Gore, U.N. climate panel win Nobel Peace Prize
Gore wins Nobel Peace Prize |
Nobel committee hails Gore Oct. 12: Al Gore’s Nobel Prize has done nothing to stop speculation about his future. NBC’s Anne Thompson reports. |
FoxNews.com columnist Steve Milloy alleged that Gore "plays fast and loose with the facts to advance his personal agenda."
British Prime Minister Gordon Brown called Gore " inspirational in focusing attention across the globe on this key issue."
Julia Marton-Lefèvre, head of the World Conservation Union, said that, "as Mr. Gore and the IPCC have clearly demonstrated, we can solve the grave dangers posed by climate change if we have the will. Let the Nobel Peace Prize become the embodiment of that will."
"Al Gore made it okay to talk about global warming over breakfast and dinner tables all across America," added Frances Beinecke, president of the Natural Resources Defense Council. "He made this unprecedented challenge understandable and the solutions accessible for millions of people."
'Question of war and peace'
The Nobel committee often uses the coveted prize to cast the global spotlight on a relatively little-known person or cause. Since Gore already had a high profile some had doubted that the committee would bestow the prize on him.
In recent years, the committee has broadened the interpretation of peacemaking and disarmament efforts outlined by Swedish industrialist Alfred Nobel in creating the prize with his 1895 will. The prize now often also recognizes human rights, democracy, elimination of poverty, sharing resources and the environment.
Two of the past three prizes have been untraditional, with the 2004 award to Kenya environmentalist Wangari Maathai and last year's award to Bangladeshi economist Muhammad Yunus and his Grameen Bank, which makes to micro-loans to the country's poor.

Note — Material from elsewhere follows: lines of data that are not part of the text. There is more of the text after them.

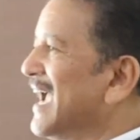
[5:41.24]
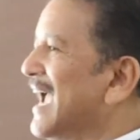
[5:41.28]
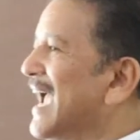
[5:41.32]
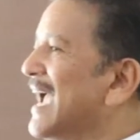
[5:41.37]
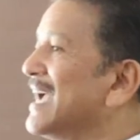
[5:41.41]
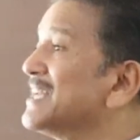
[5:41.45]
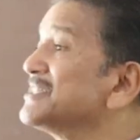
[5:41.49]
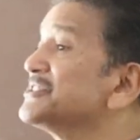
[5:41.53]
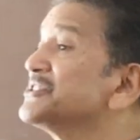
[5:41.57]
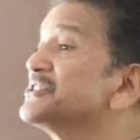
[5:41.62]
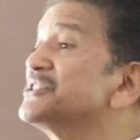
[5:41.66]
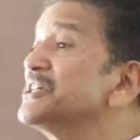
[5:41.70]

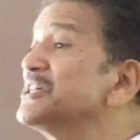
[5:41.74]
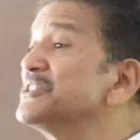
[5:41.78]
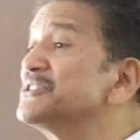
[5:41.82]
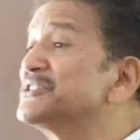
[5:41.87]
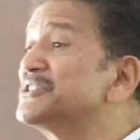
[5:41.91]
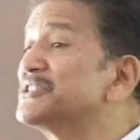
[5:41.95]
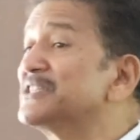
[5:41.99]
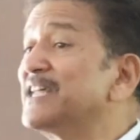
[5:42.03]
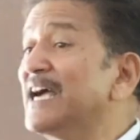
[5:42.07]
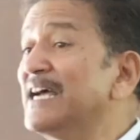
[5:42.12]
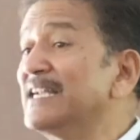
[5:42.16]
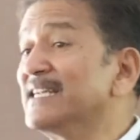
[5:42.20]
And
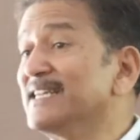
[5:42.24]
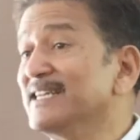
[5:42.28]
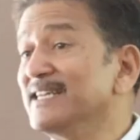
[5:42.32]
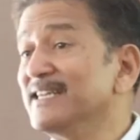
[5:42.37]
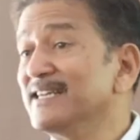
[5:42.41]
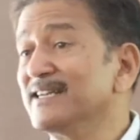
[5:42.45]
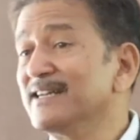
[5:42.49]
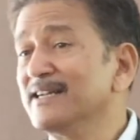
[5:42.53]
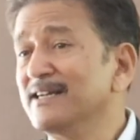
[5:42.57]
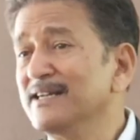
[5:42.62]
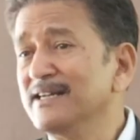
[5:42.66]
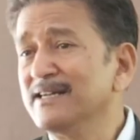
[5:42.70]
since then,
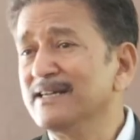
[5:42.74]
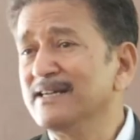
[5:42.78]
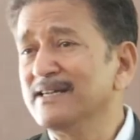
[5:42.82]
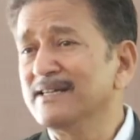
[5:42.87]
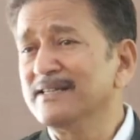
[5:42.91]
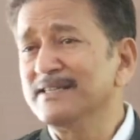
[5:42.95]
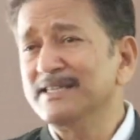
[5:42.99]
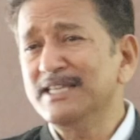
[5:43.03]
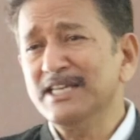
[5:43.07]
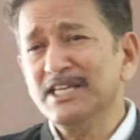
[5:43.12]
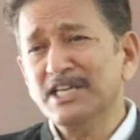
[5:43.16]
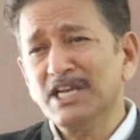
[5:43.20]

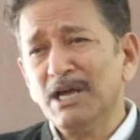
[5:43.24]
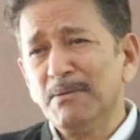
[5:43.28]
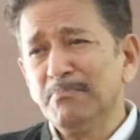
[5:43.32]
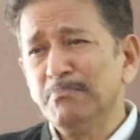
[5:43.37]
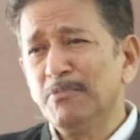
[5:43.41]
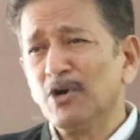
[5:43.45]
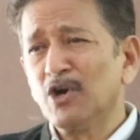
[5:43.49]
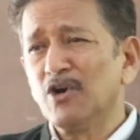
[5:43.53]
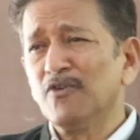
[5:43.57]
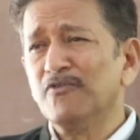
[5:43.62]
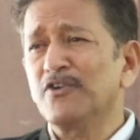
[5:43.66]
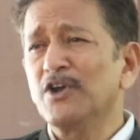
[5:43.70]
the
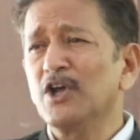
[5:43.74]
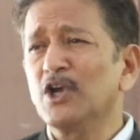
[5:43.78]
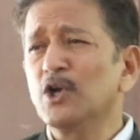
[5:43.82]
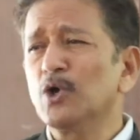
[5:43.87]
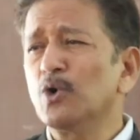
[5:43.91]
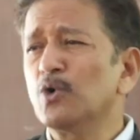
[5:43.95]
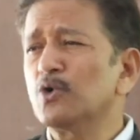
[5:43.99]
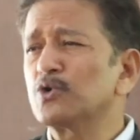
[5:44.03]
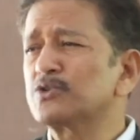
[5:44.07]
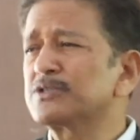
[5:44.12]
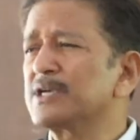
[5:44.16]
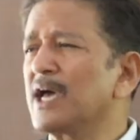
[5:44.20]
number of
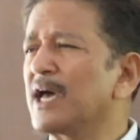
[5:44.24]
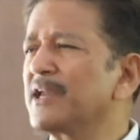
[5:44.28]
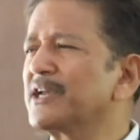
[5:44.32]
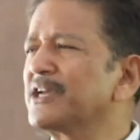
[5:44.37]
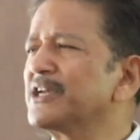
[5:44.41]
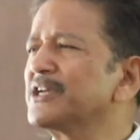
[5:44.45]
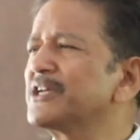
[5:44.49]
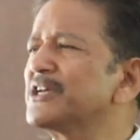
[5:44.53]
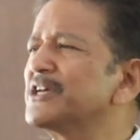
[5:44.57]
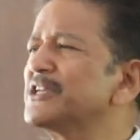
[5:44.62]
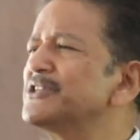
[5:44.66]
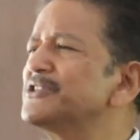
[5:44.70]
failures are
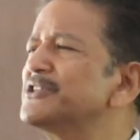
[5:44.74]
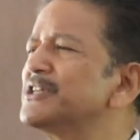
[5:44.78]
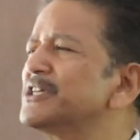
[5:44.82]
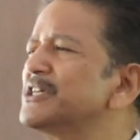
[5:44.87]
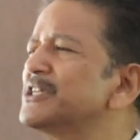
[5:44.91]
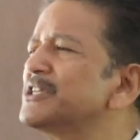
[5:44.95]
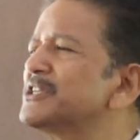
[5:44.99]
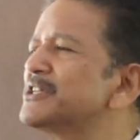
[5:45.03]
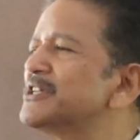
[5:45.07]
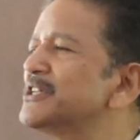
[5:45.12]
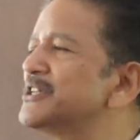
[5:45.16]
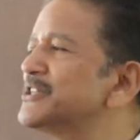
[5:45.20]

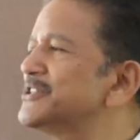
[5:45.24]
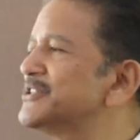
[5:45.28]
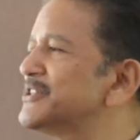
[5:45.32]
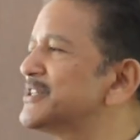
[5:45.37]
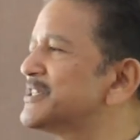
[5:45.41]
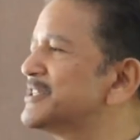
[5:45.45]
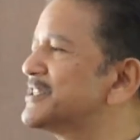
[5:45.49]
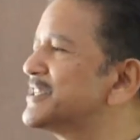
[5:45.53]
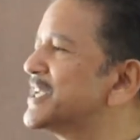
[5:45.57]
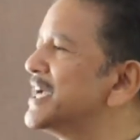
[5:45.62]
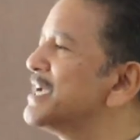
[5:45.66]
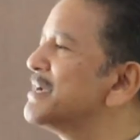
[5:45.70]
increasing,
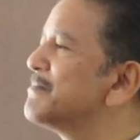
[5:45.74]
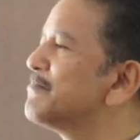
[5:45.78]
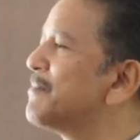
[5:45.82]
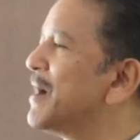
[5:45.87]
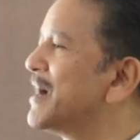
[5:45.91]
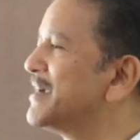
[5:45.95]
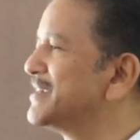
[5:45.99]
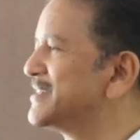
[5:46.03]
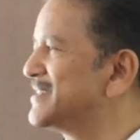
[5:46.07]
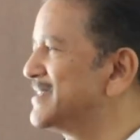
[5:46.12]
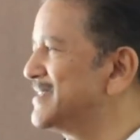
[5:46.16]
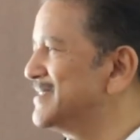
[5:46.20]
increasing day
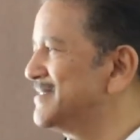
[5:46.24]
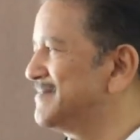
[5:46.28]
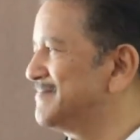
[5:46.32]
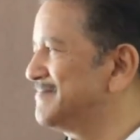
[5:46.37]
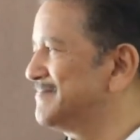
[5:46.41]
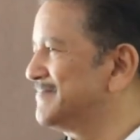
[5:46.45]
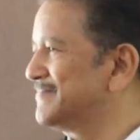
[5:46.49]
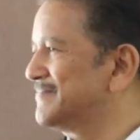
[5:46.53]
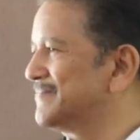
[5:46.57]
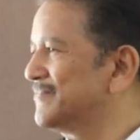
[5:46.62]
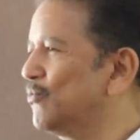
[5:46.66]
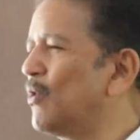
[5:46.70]
by day.
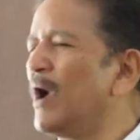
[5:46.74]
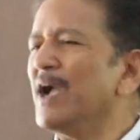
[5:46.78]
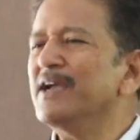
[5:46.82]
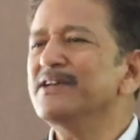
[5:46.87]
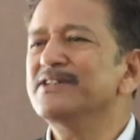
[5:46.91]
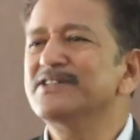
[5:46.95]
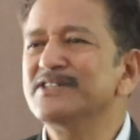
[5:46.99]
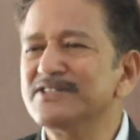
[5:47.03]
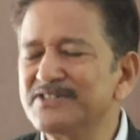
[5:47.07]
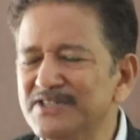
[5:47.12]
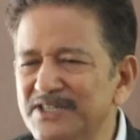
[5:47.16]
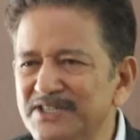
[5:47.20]
Why
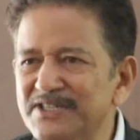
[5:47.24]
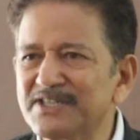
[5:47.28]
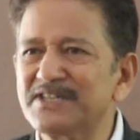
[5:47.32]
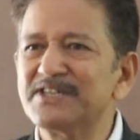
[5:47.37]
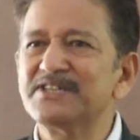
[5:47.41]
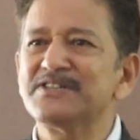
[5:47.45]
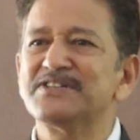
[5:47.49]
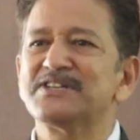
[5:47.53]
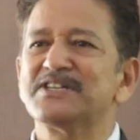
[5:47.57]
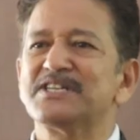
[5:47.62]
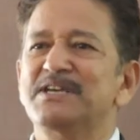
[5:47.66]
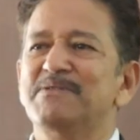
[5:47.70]
it is
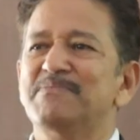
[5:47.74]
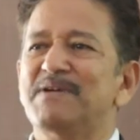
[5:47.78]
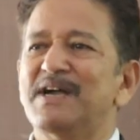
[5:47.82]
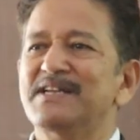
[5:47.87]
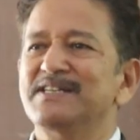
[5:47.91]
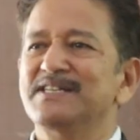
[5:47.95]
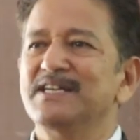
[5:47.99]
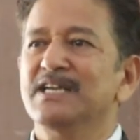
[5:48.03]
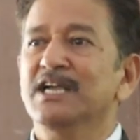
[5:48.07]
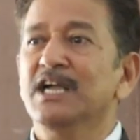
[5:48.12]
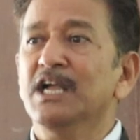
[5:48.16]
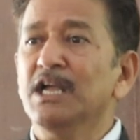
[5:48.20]
increasing day
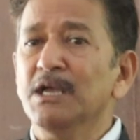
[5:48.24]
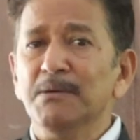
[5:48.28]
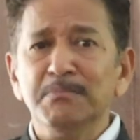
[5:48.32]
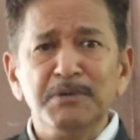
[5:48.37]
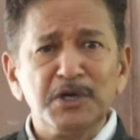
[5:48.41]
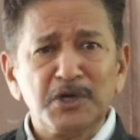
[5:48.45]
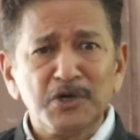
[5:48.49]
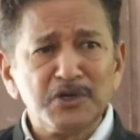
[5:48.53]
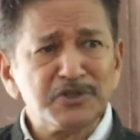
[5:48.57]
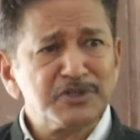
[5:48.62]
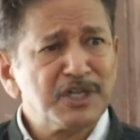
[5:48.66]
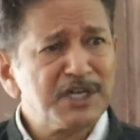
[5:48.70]
by day?
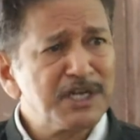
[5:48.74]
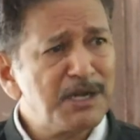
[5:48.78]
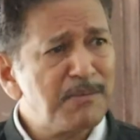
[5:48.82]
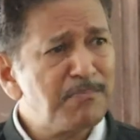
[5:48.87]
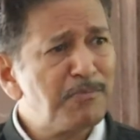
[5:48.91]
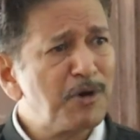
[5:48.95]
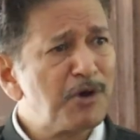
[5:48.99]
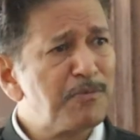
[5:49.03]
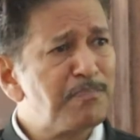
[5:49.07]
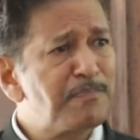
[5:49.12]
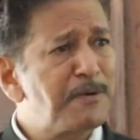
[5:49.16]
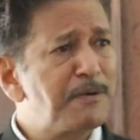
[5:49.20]
Because the
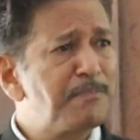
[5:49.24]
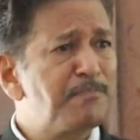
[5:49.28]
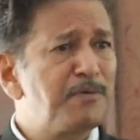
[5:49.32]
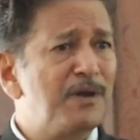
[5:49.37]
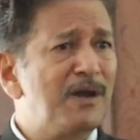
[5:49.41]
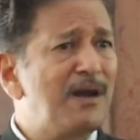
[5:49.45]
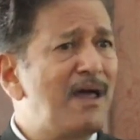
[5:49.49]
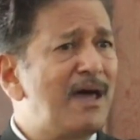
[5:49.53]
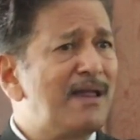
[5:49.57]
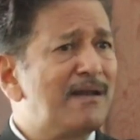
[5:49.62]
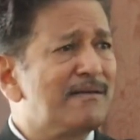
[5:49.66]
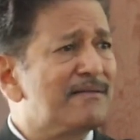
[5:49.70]
number of
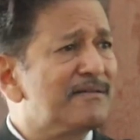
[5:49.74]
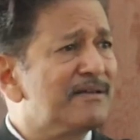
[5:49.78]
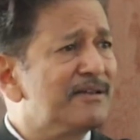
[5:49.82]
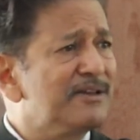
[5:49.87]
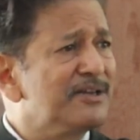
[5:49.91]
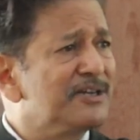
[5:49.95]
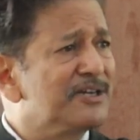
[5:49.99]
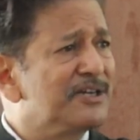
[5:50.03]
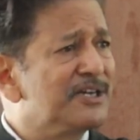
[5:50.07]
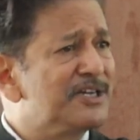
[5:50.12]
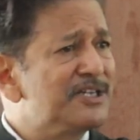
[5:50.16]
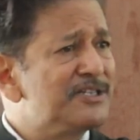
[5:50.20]
people are
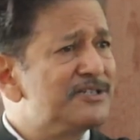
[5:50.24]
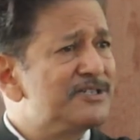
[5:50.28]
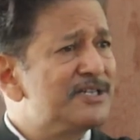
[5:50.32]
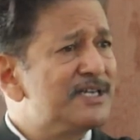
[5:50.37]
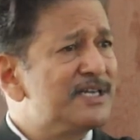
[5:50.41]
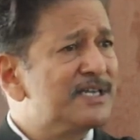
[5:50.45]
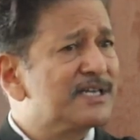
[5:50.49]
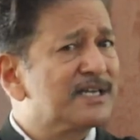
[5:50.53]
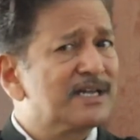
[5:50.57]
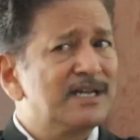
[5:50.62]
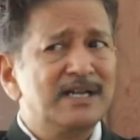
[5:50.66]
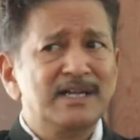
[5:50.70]

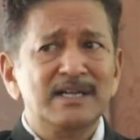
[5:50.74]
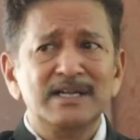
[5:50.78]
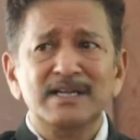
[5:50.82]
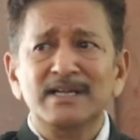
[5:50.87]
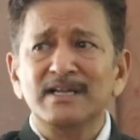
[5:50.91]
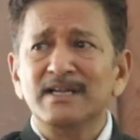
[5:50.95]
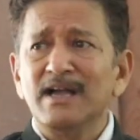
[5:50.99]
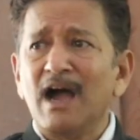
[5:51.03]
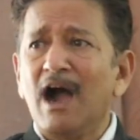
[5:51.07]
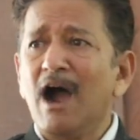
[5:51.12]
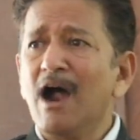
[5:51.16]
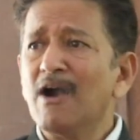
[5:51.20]
increasing.
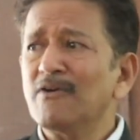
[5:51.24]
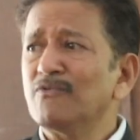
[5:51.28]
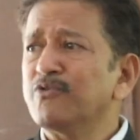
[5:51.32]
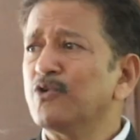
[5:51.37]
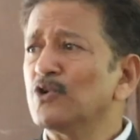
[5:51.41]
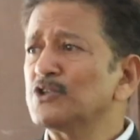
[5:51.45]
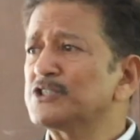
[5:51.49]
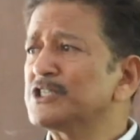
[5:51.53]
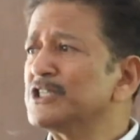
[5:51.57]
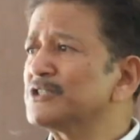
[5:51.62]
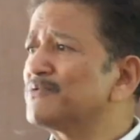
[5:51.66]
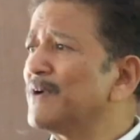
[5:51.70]
Armed
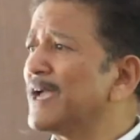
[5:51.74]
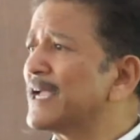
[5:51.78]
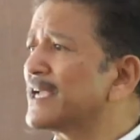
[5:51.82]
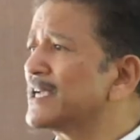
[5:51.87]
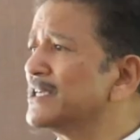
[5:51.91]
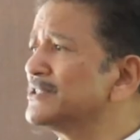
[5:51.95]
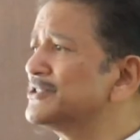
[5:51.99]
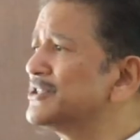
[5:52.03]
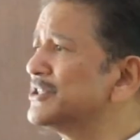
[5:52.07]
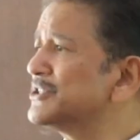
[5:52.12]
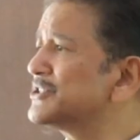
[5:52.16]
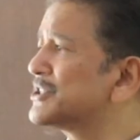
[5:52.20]
forces
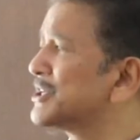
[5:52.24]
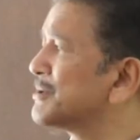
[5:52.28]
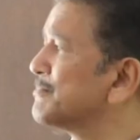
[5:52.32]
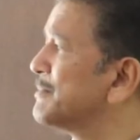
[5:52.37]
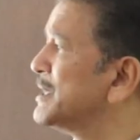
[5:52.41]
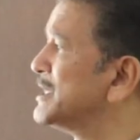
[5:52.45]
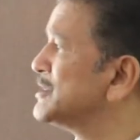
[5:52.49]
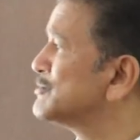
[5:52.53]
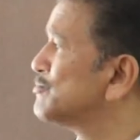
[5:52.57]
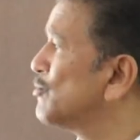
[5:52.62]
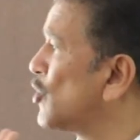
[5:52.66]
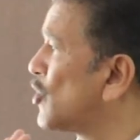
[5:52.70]
vacancies
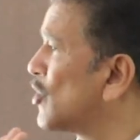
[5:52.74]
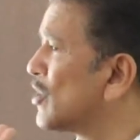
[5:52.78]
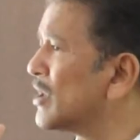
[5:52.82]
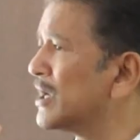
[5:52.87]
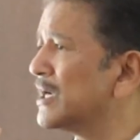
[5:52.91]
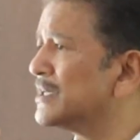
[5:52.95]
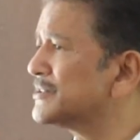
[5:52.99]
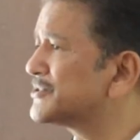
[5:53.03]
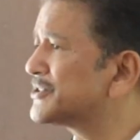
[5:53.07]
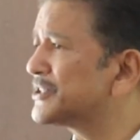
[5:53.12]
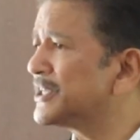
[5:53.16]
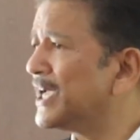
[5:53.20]
remains more or
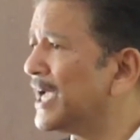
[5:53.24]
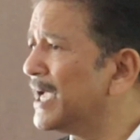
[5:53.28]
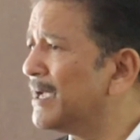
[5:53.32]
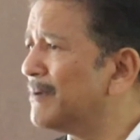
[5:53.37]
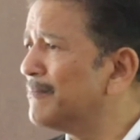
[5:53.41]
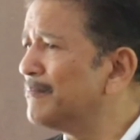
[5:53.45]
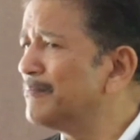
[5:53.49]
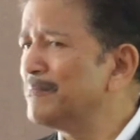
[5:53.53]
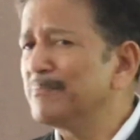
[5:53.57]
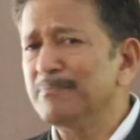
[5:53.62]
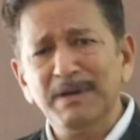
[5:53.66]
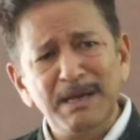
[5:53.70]
less
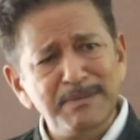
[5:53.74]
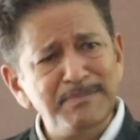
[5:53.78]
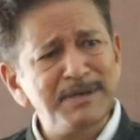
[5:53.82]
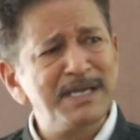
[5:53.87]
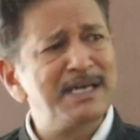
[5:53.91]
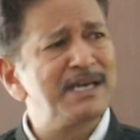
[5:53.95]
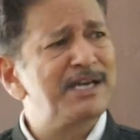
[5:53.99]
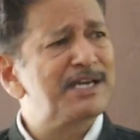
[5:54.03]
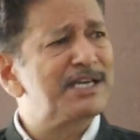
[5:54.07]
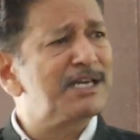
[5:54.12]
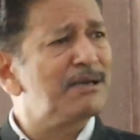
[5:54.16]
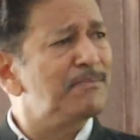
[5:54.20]
same,
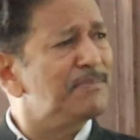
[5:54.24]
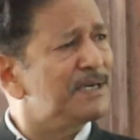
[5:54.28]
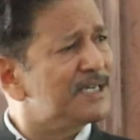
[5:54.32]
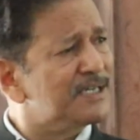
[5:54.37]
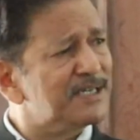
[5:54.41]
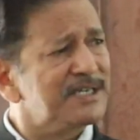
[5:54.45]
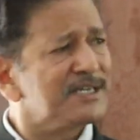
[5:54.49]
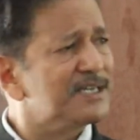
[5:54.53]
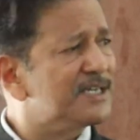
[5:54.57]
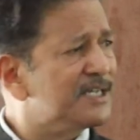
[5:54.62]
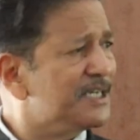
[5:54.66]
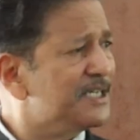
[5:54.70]
maybe a little bit
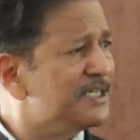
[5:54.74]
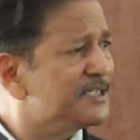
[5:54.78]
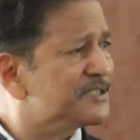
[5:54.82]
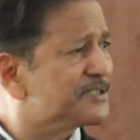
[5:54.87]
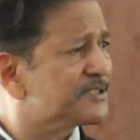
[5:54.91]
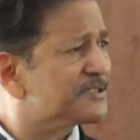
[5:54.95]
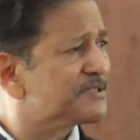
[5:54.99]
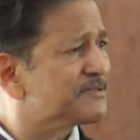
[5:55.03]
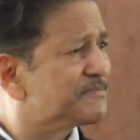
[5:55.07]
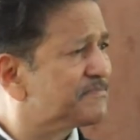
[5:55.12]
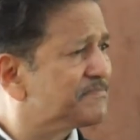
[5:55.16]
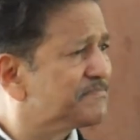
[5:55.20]

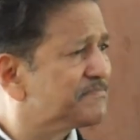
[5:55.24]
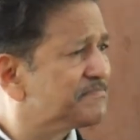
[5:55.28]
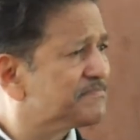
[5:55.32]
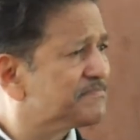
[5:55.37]
increase.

Jan Egeland, a Norwegian peace mediator and former U.N. undersecretary for humanitarian affairs, called climate change more than an environmental issue.
"It is a question of war and peace," said Egeland, now director of the Norwegian Institute of International Affairs in Oslo. "We're already seeing the first climate wars, in the Sahel belt of Africa." He said nomads and herders are in conflict with farmers because the changing climate has brought drought and a shortage of fertile lands.